OLYMPIA, Wash. — The state Senate’s version of a bill that makes undocumented immigrant students eligible for state financial aid should have had a public hearing, Sen. Janéa Holmquist Newbry, R-Moses Lake, said in a story published in the Columbia Basin Herald today.
Holmquist Newbry, whose district includes Kittitas, Grant and part of Lincoln counties, was one of four senators who didn’t vote on the Senate’s version of the Dream Act when it passed with bipartisan support last Friday. She was listed as absent, but Holmquist Newbry told the Moses Lake newspaper she abstained in order to delay a vote on the bill, which had been introduced just one day earlier on Jan. 30.
“My efforts were to postpone the vote in order to allow citizens, who were denied notice and the right to a public hearing, the opportunity to at least know what their government was doing,” Holmquist Newbry was quoted as saying in the Columbia Basin Herald.
A call to the senator’s cellphone was not immediately returned Friday afternoon. She also told the newspaper she plans to introduce a bill that would give U.S. citizens priority access to state financial aid for college over undocumented immigrants who are eligible under the bill.

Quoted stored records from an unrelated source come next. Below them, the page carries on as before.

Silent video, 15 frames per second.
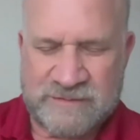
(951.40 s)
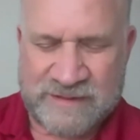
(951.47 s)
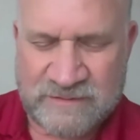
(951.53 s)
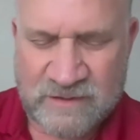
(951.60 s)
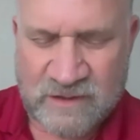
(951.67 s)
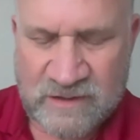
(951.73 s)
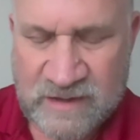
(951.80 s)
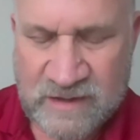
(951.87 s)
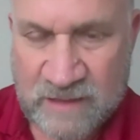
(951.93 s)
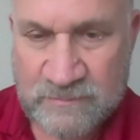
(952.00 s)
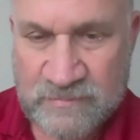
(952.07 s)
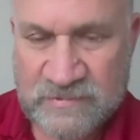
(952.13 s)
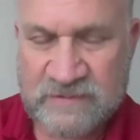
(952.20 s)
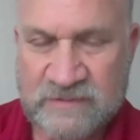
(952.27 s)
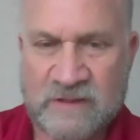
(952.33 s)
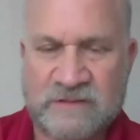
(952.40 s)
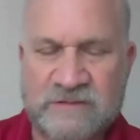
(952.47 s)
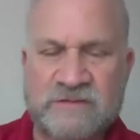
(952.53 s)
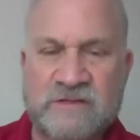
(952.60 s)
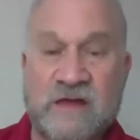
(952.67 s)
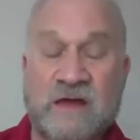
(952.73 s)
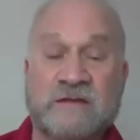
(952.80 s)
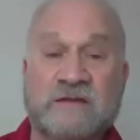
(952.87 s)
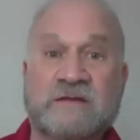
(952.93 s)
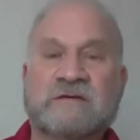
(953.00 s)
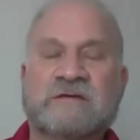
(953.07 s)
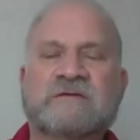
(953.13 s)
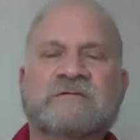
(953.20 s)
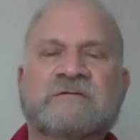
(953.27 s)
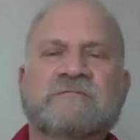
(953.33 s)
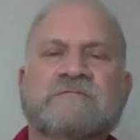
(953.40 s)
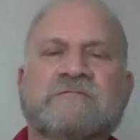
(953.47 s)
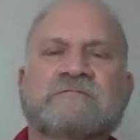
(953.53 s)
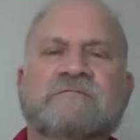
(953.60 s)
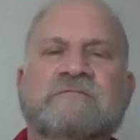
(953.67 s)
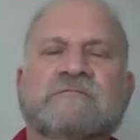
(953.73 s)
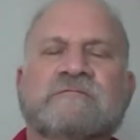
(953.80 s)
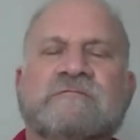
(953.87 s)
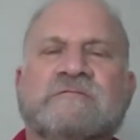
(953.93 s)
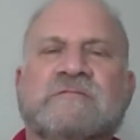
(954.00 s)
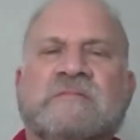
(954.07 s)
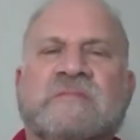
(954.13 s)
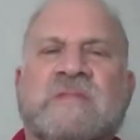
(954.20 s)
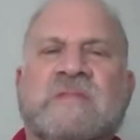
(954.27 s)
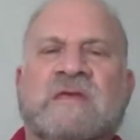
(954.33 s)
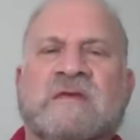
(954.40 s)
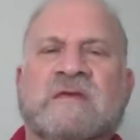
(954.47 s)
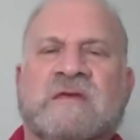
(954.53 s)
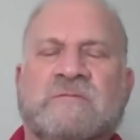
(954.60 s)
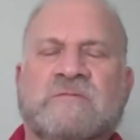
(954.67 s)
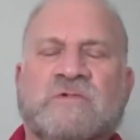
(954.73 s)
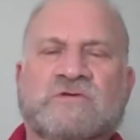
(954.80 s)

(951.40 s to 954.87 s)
and dynamic, not static. InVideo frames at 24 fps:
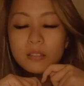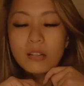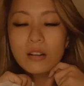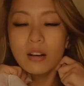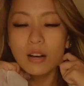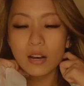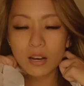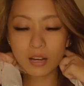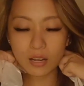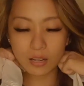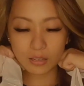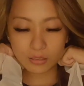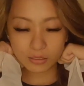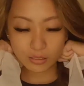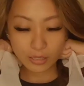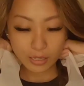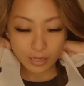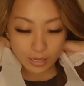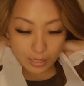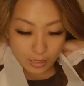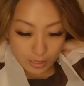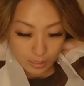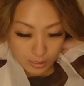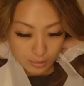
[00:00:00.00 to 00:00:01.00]
Ah,
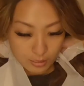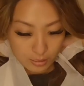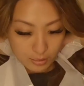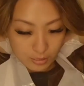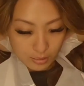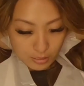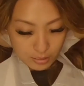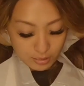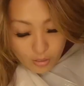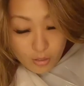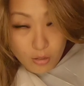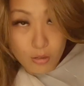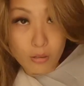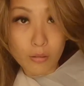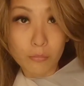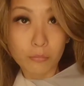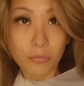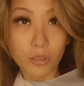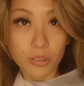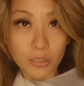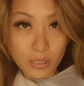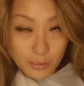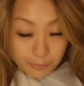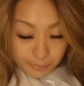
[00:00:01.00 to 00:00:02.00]
okay.
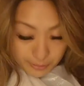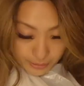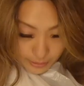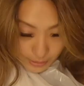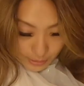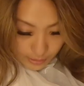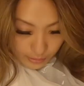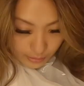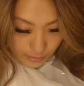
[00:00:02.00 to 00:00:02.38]
Bon appetit.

Her fellow 13th District lawmakers split their votes on an earlier House version of the bill, with Rep. Matt Manweller, R-Ellensburg, voting against it and Rep. Judy Warnick, R-Moses Lake, voting for it. The House bill was co-sponsored by local Reps. Bruce Chandler, R-Granger, and Charles Ross, R-Naches.
The Senate bill differs from the House bill in that it includes a $5 million appropriation to increase funding for state need grants. Earlier this week it was referred to the House Appropriations Committee, where it is expected to receive a public hearing.